The Game of Success in Healthcare


To some, the calling for orthopedic work happens at school. Others receive it during a game of rugby.

“I’ve had my ribs and fingers broken,” shares Francisco Rodriguez Jr., the former member of the Texas Rugby Union who now dedicates himself to rehabilitating injured athletes.

Talented in flag football, soccer and softball, the young Rodriguez knew he was meant for a hands-on career. At seventeen, he joined the Fighting Texas Aggie Corps of Cadets, which Rodriguez describes as life changing. “I learned the meaning of unity, respect, honor, selflessness, and integrity,” he highlights, adding that four years with a diverse group of cadets helped him shape his own identity. “My experience there and my faith in God and Jesus Christ have made me the man I am today,” he explains.

Rodriguez credits his mother, a nurse, as a great influencer on his choice for a career in healthcare. Paired with the discipline he learned while being a cadet, her encouragement fueled him to reach beyond his degree in Biomedical Science in 1998 through Texas A&M University. “I never thought of just completing my bachelor and being done,” Rodriguez shares. “I always wanted to do more.”

True to his decision, in 2004 Rodriguez finished another bachelor’s degree, this time Physician Assistant Studies, through University of Texas Pan-American. There he also received his Masters of Science in Physician Assistant Studies in 2008. Afterward, Rodriguez worked as a Physician Assistant with an orthopedic group specializing in spine surgery and total joint replacement. In 2010, he joined Dr. Raul Marquez’s practice at Marquez Orthopedics.

The former player for the McAllen Knights RFC has no regrets in trading in the sports field for the medical field.
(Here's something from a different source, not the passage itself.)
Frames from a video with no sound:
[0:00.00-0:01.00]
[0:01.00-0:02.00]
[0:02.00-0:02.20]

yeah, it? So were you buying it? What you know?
Aside from his interest in orthopedics, Rodriguez mentions his family as the main reason why he prefers to remain safe from rugby injuries. “My wife and my daughter are now the priority,”
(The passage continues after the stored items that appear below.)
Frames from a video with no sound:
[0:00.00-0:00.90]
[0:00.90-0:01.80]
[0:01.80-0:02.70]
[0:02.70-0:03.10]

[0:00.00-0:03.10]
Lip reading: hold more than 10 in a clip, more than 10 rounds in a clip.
Rodriguez finds a comparison between his work and coaching as he instructs patients on how to take better care of their joints. His passion for mentoring comes from the two years spent teaching Physics and Chemistry at Roma High School, from 1999 to 2001. Rodriguez never forgets the support he received during his own academic years, through mentors such as the late Ms. Isela Gonzalez, Mr. Arturo Perez from Biology, Ms. Vasquez from Calculus, Mr. Alvarez from Chemistry, and the priest of his church, Father Roy Snipes.

A moment when Rodriguez felt most grateful for these role models was during his applications for undergraduate and graduate degrees. “As a first generation college student, I didn’t know all the ins and outs of loans and scholarships,” he recalls. “The small amount of time a teacher can take out of their schedule to help out a student can make a great impact on their life.”

Today Rodriguez takes any opportunity to be that mentor to anyone who chooses to follow in his footsteps. “The great thing about orthopedics is instant gratification,” he comments. “When someone comes in with pain, we can give them a shot and solve their problem.” Always available to answer questions about orthopedics through his email, Rodriguez believes persistence is key to succeed in this or any other field. “It’s important to keep at it,” he advises, “even if some doors will close.”